Two abortion restrictions — the so-called Hyde and Weldon amendments — have been added to funding bills for the departments of Labor and Health and Human Services for several decades. The Hyde amendment bars federal funds for abortion, except in cases of rape, incest, or to save the life of the woman. The Weldon amendment bars funding for state and local governments if those entities refuse to work with health insurance plans or professionals that refuse to provide, pay for, cover, or refer abortions.
Joe Biden pledged to scrap the Hyde amendment while campaigning for president. Failing to fulfill those promises could hurt Democrats’ chances with voters.
Sen. Roy Blunt (Mo.), the top Republican on the panel responsible for nearly all federal health funds, said he expects the omnibus to retain all the “legacy riders,” or policy provisions that get attached to a must-pass measure to fund the government. He said Democrats simply don’t have the votes to try to repeal them, despite their best efforts to do so.
“It would be a huge mistake of them with a 50-50 Senate to think they could add new things or take away things that have been there for at least 10 years,” Blunt said.
Democratic aides caution that negotiations on the omnibus are ongoing, and lawmakers haven’t worked out which riders will be attached.
“Negotiators working on the omnibus have not reached any final agreement on policy provisions or programmatic funding levels,” said Evan Hollander, spokesman for Rep. Rosa DeLauro (D-Conn.), who leads the House Appropriations Committee.
But Sen. Joe Manchin (D-W.Va.) largely closed the door on Democrats’ plans to end Hyde last year when he announced he’ll support the existing policy “in every way possible.”
These funding bills also commonly contain a rider prohibiting federal funds from going to buy syringes for needle exchanges, something the Biden administration has proposed funding via grants approved under last year’s American Rescue Plan (Public Law 117-2).
Those grants have come under fire largely from Republicans, who said they could be used to distribute free pipes for drug users. HHS officials have said they won’t be used to buy pipes but can be used for syringe exchanges.
Group that want lawmakers to overturn Hyde say Democrats shouldn’t give up on the abortion issue.

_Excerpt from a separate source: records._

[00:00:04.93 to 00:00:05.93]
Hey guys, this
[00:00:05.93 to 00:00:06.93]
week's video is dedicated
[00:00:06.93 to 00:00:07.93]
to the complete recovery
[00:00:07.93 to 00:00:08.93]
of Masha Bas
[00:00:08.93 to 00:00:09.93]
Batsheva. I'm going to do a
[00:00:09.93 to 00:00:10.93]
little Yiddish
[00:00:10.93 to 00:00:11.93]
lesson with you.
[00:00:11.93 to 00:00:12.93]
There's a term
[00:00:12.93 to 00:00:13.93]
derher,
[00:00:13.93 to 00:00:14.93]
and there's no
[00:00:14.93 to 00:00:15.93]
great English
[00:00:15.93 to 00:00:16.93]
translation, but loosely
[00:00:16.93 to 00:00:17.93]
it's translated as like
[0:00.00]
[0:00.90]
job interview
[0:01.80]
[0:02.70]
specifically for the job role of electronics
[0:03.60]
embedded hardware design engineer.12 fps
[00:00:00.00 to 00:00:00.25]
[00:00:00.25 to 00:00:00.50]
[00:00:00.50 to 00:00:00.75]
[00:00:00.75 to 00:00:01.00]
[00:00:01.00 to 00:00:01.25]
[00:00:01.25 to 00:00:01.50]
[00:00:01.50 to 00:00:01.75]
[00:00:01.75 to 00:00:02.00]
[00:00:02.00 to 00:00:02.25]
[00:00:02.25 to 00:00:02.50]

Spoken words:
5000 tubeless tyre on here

“With abortion care under attack nationwide, this is an all-hands-on-deck moment for all of us, including elected officials in Congress, to push back against restrictions and coverage bans like the Hyde Amendment,” Destiny Lopez, co-president of All* Above All, an abortion justice advocacy group, said in a statement.
The issue is significant for Medicaid recipients. Thirty-three states and the District of Columbia follow the federal standard and only provide funding for abortions in the case of rape or incest or to save the life of the woman— in addition to South Dakota, which has more restrictive standards, according to the Kaiser Family Foundation. The other states have less restrictive standards for funding abortions through Medicaid.